→ **Exercise objective**: Leaving out the pictures, print exactly the lines from the one holding "(255.55 s to 256.55 s)" to the last line of the entries below, both included, and nothing more.

→ **Data**:
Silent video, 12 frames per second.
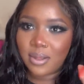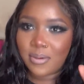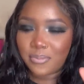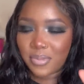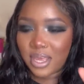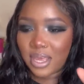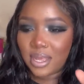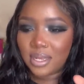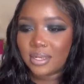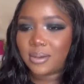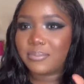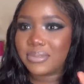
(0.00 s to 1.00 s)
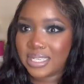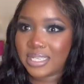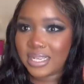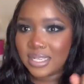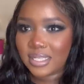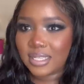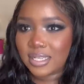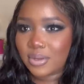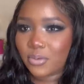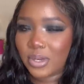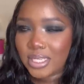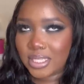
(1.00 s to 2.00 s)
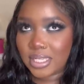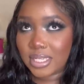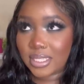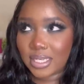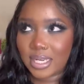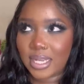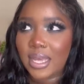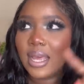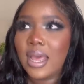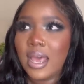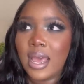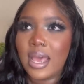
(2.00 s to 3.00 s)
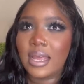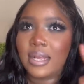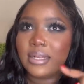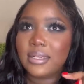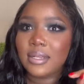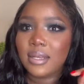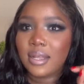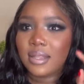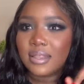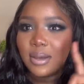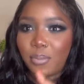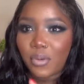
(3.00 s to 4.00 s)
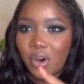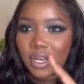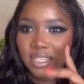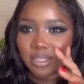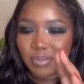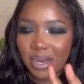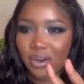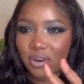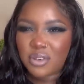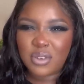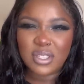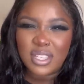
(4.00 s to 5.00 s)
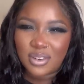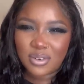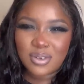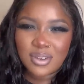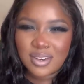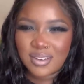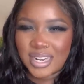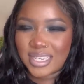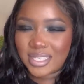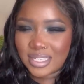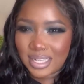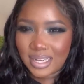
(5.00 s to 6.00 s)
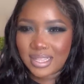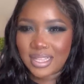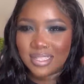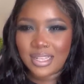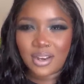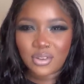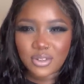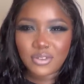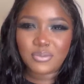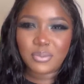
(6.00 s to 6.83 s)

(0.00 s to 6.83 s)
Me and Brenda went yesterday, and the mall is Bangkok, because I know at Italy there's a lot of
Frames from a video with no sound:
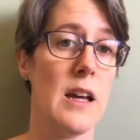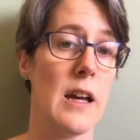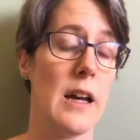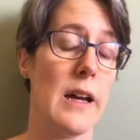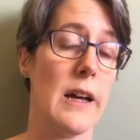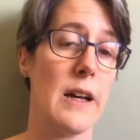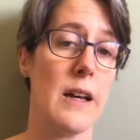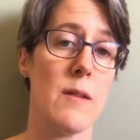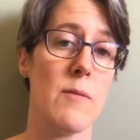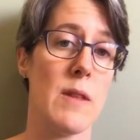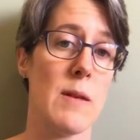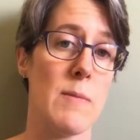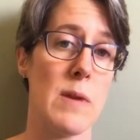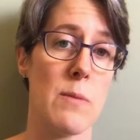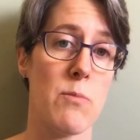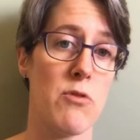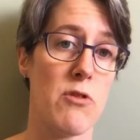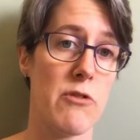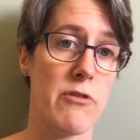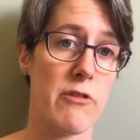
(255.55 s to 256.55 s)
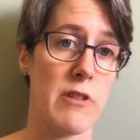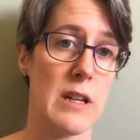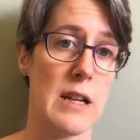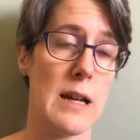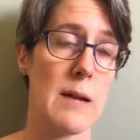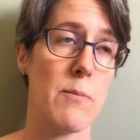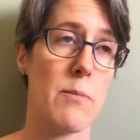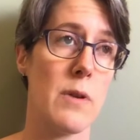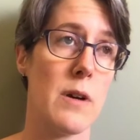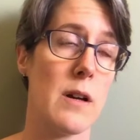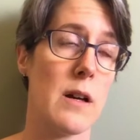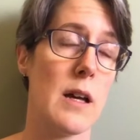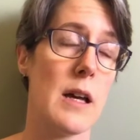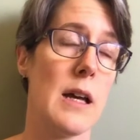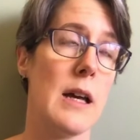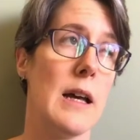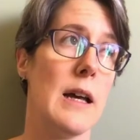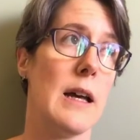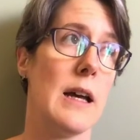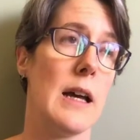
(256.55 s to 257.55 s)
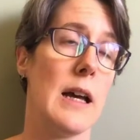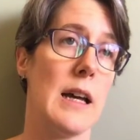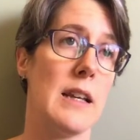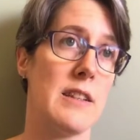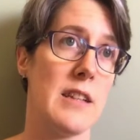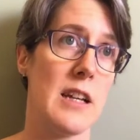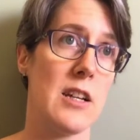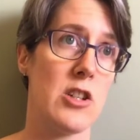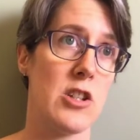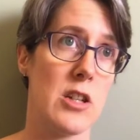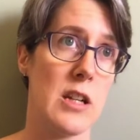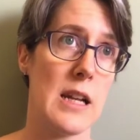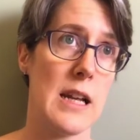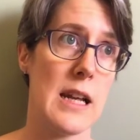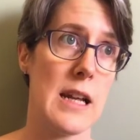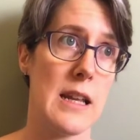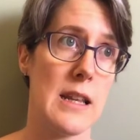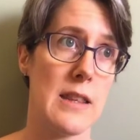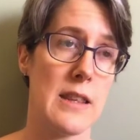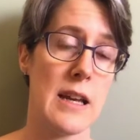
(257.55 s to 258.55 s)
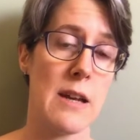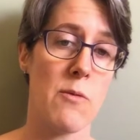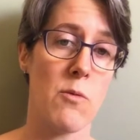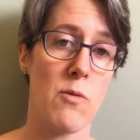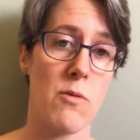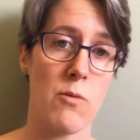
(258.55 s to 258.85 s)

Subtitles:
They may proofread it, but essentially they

→ **Your solution**:
(255.55 s to 256.55 s)
(256.55 s to 257.55 s)
(257.55 s to 258.55 s)
(258.55 s to 258.85 s)

Subtitles:
They may proofread it, but essentially they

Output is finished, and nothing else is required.